Your instructions.
Please give the listing again in its entirety, exactly as written.

Entries provided.
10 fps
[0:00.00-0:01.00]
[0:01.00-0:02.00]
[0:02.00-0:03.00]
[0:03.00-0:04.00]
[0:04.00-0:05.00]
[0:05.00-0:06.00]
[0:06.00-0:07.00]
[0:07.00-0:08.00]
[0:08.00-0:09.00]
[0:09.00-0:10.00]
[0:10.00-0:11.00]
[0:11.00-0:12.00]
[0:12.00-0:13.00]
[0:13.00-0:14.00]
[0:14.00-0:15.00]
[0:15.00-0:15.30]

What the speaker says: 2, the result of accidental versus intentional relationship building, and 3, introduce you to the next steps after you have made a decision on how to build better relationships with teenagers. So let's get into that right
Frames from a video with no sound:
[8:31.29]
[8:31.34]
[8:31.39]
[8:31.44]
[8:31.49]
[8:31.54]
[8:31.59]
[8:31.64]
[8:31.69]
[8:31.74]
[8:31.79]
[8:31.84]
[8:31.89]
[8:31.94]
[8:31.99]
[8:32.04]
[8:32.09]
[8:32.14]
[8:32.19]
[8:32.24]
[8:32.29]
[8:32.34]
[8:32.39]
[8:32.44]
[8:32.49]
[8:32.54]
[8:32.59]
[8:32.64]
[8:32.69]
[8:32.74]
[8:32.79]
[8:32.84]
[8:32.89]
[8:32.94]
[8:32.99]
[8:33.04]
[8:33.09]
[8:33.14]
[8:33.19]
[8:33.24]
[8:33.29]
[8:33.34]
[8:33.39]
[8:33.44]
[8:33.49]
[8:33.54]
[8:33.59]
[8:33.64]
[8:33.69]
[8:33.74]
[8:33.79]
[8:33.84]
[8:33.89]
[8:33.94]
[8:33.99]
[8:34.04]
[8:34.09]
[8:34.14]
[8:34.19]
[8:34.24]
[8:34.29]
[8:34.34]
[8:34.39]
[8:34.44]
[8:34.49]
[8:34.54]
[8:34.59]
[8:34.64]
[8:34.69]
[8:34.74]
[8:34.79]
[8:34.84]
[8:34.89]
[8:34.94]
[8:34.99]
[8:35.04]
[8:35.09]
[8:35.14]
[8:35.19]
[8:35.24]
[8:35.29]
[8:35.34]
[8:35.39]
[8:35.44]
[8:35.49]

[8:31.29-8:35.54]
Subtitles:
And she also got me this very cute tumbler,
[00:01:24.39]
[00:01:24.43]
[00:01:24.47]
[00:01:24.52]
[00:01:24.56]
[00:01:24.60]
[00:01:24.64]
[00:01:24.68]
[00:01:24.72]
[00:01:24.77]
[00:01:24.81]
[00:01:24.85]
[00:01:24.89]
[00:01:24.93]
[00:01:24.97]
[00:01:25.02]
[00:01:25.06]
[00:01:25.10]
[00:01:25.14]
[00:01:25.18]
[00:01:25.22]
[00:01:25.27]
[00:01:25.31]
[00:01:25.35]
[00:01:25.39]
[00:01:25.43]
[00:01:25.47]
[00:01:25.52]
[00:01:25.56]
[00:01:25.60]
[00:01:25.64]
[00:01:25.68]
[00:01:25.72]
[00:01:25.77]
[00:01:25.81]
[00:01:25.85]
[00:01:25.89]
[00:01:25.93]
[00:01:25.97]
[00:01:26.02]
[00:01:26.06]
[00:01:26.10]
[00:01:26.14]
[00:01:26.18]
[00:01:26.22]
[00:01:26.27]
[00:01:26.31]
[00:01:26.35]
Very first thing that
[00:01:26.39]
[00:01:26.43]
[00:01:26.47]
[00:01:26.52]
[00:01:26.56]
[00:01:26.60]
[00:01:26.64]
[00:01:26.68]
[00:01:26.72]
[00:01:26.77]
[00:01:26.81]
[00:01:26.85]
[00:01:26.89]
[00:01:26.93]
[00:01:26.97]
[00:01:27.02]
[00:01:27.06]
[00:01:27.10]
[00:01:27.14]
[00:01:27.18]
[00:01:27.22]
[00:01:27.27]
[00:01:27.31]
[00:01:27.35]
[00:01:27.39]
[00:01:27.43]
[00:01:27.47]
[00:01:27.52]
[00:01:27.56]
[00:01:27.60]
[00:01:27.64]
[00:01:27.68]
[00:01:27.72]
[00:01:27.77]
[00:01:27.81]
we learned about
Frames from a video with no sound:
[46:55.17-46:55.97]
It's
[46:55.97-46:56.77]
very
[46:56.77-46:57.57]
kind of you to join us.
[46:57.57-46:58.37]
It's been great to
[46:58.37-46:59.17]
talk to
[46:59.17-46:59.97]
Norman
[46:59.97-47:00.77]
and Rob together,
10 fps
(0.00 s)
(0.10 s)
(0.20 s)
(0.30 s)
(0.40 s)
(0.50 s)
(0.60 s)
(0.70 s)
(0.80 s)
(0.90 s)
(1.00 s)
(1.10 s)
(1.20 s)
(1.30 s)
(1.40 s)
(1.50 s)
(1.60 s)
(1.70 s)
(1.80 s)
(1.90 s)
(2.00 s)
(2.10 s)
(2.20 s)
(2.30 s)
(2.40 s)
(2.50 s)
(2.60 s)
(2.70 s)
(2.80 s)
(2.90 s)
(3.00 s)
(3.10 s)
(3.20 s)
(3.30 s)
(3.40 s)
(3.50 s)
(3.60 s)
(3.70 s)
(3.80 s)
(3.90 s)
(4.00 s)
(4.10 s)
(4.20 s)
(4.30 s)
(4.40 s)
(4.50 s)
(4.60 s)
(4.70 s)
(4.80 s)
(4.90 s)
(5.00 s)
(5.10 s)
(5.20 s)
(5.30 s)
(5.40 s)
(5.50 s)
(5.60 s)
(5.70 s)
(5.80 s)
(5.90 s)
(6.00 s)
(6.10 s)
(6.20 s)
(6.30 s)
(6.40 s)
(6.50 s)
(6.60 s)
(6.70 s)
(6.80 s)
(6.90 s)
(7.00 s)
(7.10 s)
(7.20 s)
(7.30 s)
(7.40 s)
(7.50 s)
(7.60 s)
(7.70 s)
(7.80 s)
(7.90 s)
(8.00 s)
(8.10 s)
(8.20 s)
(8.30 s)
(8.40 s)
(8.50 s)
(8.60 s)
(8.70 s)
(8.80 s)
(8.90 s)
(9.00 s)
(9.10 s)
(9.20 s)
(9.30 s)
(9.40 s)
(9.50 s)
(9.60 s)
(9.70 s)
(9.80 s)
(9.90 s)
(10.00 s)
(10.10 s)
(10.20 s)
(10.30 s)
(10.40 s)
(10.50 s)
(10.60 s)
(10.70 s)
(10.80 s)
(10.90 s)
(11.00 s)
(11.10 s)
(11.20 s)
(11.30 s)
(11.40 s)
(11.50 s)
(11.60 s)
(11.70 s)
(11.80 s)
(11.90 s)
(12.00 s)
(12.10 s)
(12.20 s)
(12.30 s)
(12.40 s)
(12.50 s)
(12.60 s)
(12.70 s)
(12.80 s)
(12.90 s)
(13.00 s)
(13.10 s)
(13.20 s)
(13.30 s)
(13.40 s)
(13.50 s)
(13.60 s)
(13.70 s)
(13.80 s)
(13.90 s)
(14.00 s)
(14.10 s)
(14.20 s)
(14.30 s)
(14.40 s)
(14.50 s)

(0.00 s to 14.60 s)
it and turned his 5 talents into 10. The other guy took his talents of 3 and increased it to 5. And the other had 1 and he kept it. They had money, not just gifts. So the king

Answer.
10 fps
[0:00.00-0:01.00]
[0:01.00-0:02.00]
[0:02.00-0:03.00]
[0:03.00-0:04.00]
[0:04.00-0:05.00]
[0:05.00-0:06.00]
[0:06.00-0:07.00]
[0:07.00-0:08.00]
[0:08.00-0:09.00]
[0:09.00-0:10.00]
[0:10.00-0:11.00]
[0:11.00-0:12.00]
[0:12.00-0:13.00]
[0:13.00-0:14.00]
[0:14.00-0:15.00]
[0:15.00-0:15.30]

What the speaker says: 2, the result of accidental versus intentional relationship building, and 3, introduce you to the next steps after you have made a decision on how to build better relationships with teenagers. So let's get into that right
Frames from a video with no sound:
[8:31.29]
[8:31.34]
[8:31.39]
[8:31.44]
[8:31.49]
[8:31.54]
[8:31.59]
[8:31.64]
[8:31.69]
[8:31.74]
[8:31.79]
[8:31.84]
[8:31.89]
[8:31.94]
[8:31.99]
[8:32.04]
[8:32.09]
[8:32.14]
[8:32.19]
[8:32.24]
[8:32.29]
[8:32.34]
[8:32.39]
[8:32.44]
[8:32.49]
[8:32.54]
[8:32.59]
[8:32.64]
[8:32.69]
[8:32.74]
[8:32.79]
[8:32.84]
[8:32.89]
[8:32.94]
[8:32.99]
[8:33.04]
[8:33.09]
[8:33.14]
[8:33.19]
[8:33.24]
[8:33.29]
[8:33.34]
[8:33.39]
[8:33.44]
[8:33.49]
[8:33.54]
[8:33.59]
[8:33.64]
[8:33.69]
[8:33.74]
[8:33.79]
[8:33.84]
[8:33.89]
[8:33.94]
[8:33.99]
[8:34.04]
[8:34.09]
[8:34.14]
[8:34.19]
[8:34.24]
[8:34.29]
[8:34.34]
[8:34.39]
[8:34.44]
[8:34.49]
[8:34.54]
[8:34.59]
[8:34.64]
[8:34.69]
[8:34.74]
[8:34.79]
[8:34.84]
[8:34.89]
[8:34.94]
[8:34.99]
[8:35.04]
[8:35.09]
[8:35.14]
[8:35.19]
[8:35.24]
[8:35.29]
[8:35.34]
[8:35.39]
[8:35.44]
[8:35.49]

[8:31.29-8:35.54]
Subtitles:
And she also got me this very cute tumbler,
[00:01:24.39]
[00:01:24.43]
[00:01:24.47]
[00:01:24.52]
[00:01:24.56]
[00:01:24.60]
[00:01:24.64]
[00:01:24.68]
[00:01:24.72]
[00:01:24.77]
[00:01:24.81]
[00:01:24.85]
[00:01:24.89]
[00:01:24.93]
[00:01:24.97]
[00:01:25.02]
[00:01:25.06]
[00:01:25.10]
[00:01:25.14]
[00:01:25.18]
[00:01:25.22]
[00:01:25.27]
[00:01:25.31]
[00:01:25.35]
[00:01:25.39]
[00:01:25.43]
[00:01:25.47]
[00:01:25.52]
[00:01:25.56]
[00:01:25.60]
[00:01:25.64]
[00:01:25.68]
[00:01:25.72]
[00:01:25.77]
[00:01:25.81]
[00:01:25.85]
[00:01:25.89]
[00:01:25.93]
[00:01:25.97]
[00:01:26.02]
[00:01:26.06]
[00:01:26.10]
[00:01:26.14]
[00:01:26.18]
[00:01:26.22]
[00:01:26.27]
[00:01:26.31]
[00:01:26.35]
Very first thing that
[00:01:26.39]
[00:01:26.43]
[00:01:26.47]
[00:01:26.52]
[00:01:26.56]
[00:01:26.60]
[00:01:26.64]
[00:01:26.68]
[00:01:26.72]
[00:01:26.77]
[00:01:26.81]
[00:01:26.85]
[00:01:26.89]
[00:01:26.93]
[00:01:26.97]
[00:01:27.02]
[00:01:27.06]
[00:01:27.10]
[00:01:27.14]
[00:01:27.18]
[00:01:27.22]
[00:01:27.27]
[00:01:27.31]
[00:01:27.35]
[00:01:27.39]
[00:01:27.43]
[00:01:27.47]
[00:01:27.52]
[00:01:27.56]
[00:01:27.60]
[00:01:27.64]
[00:01:27.68]
[00:01:27.72]
[00:01:27.77]
[00:01:27.81]
we learned about
Frames from a video with no sound:
[46:55.17-46:55.97]
It's
[46:55.97-46:56.77]
very
[46:56.77-46:57.57]
kind of you to join us.
[46:57.57-46:58.37]
It's been great to
[46:58.37-46:59.17]
talk to
[46:59.17-46:59.97]
Norman
[46:59.97-47:00.77]
and Rob together,
10 fps
(0.00 s)
(0.10 s)
(0.20 s)
(0.30 s)
(0.40 s)
(0.50 s)
(0.60 s)
(0.70 s)
(0.80 s)
(0.90 s)
(1.00 s)
(1.10 s)
(1.20 s)
(1.30 s)
(1.40 s)
(1.50 s)
(1.60 s)
(1.70 s)
(1.80 s)
(1.90 s)
(2.00 s)
(2.10 s)
(2.20 s)
(2.30 s)
(2.40 s)
(2.50 s)
(2.60 s)
(2.70 s)
(2.80 s)
(2.90 s)
(3.00 s)
(3.10 s)
(3.20 s)
(3.30 s)
(3.40 s)
(3.50 s)
(3.60 s)
(3.70 s)
(3.80 s)
(3.90 s)
(4.00 s)
(4.10 s)
(4.20 s)
(4.30 s)
(4.40 s)
(4.50 s)
(4.60 s)
(4.70 s)
(4.80 s)
(4.90 s)
(5.00 s)
(5.10 s)
(5.20 s)
(5.30 s)
(5.40 s)
(5.50 s)
(5.60 s)
(5.70 s)
(5.80 s)
(5.90 s)
(6.00 s)
(6.10 s)
(6.20 s)
(6.30 s)
(6.40 s)
(6.50 s)
(6.60 s)
(6.70 s)
(6.80 s)
(6.90 s)
(7.00 s)
(7.10 s)
(7.20 s)
(7.30 s)
(7.40 s)
(7.50 s)
(7.60 s)
(7.70 s)
(7.80 s)
(7.90 s)
(8.00 s)
(8.10 s)
(8.20 s)
(8.30 s)
(8.40 s)
(8.50 s)
(8.60 s)
(8.70 s)
(8.80 s)
(8.90 s)
(9.00 s)
(9.10 s)
(9.20 s)
(9.30 s)
(9.40 s)
(9.50 s)
(9.60 s)
(9.70 s)
(9.80 s)
(9.90 s)
(10.00 s)
(10.10 s)
(10.20 s)
(10.30 s)
(10.40 s)
(10.50 s)
(10.60 s)
(10.70 s)
(10.80 s)
(10.90 s)
(11.00 s)
(11.10 s)
(11.20 s)
(11.30 s)
(11.40 s)
(11.50 s)
(11.60 s)
(11.70 s)
(11.80 s)
(11.90 s)
(12.00 s)
(12.10 s)
(12.20 s)
(12.30 s)
(12.40 s)
(12.50 s)
(12.60 s)
(12.70 s)
(12.80 s)
(12.90 s)
(13.00 s)
(13.10 s)
(13.20 s)
(13.30 s)
(13.40 s)
(13.50 s)
(13.60 s)
(13.70 s)
(13.80 s)
(13.90 s)
(14.00 s)
(14.10 s)
(14.20 s)
(14.30 s)
(14.40 s)
(14.50 s)

(0.00 s to 14.60 s)
it and turned his 5 talents into 10. The other guy took his talents of 3 and increased it to 5. And the other had 1 and he kept it. They had money, not just gifts. So the king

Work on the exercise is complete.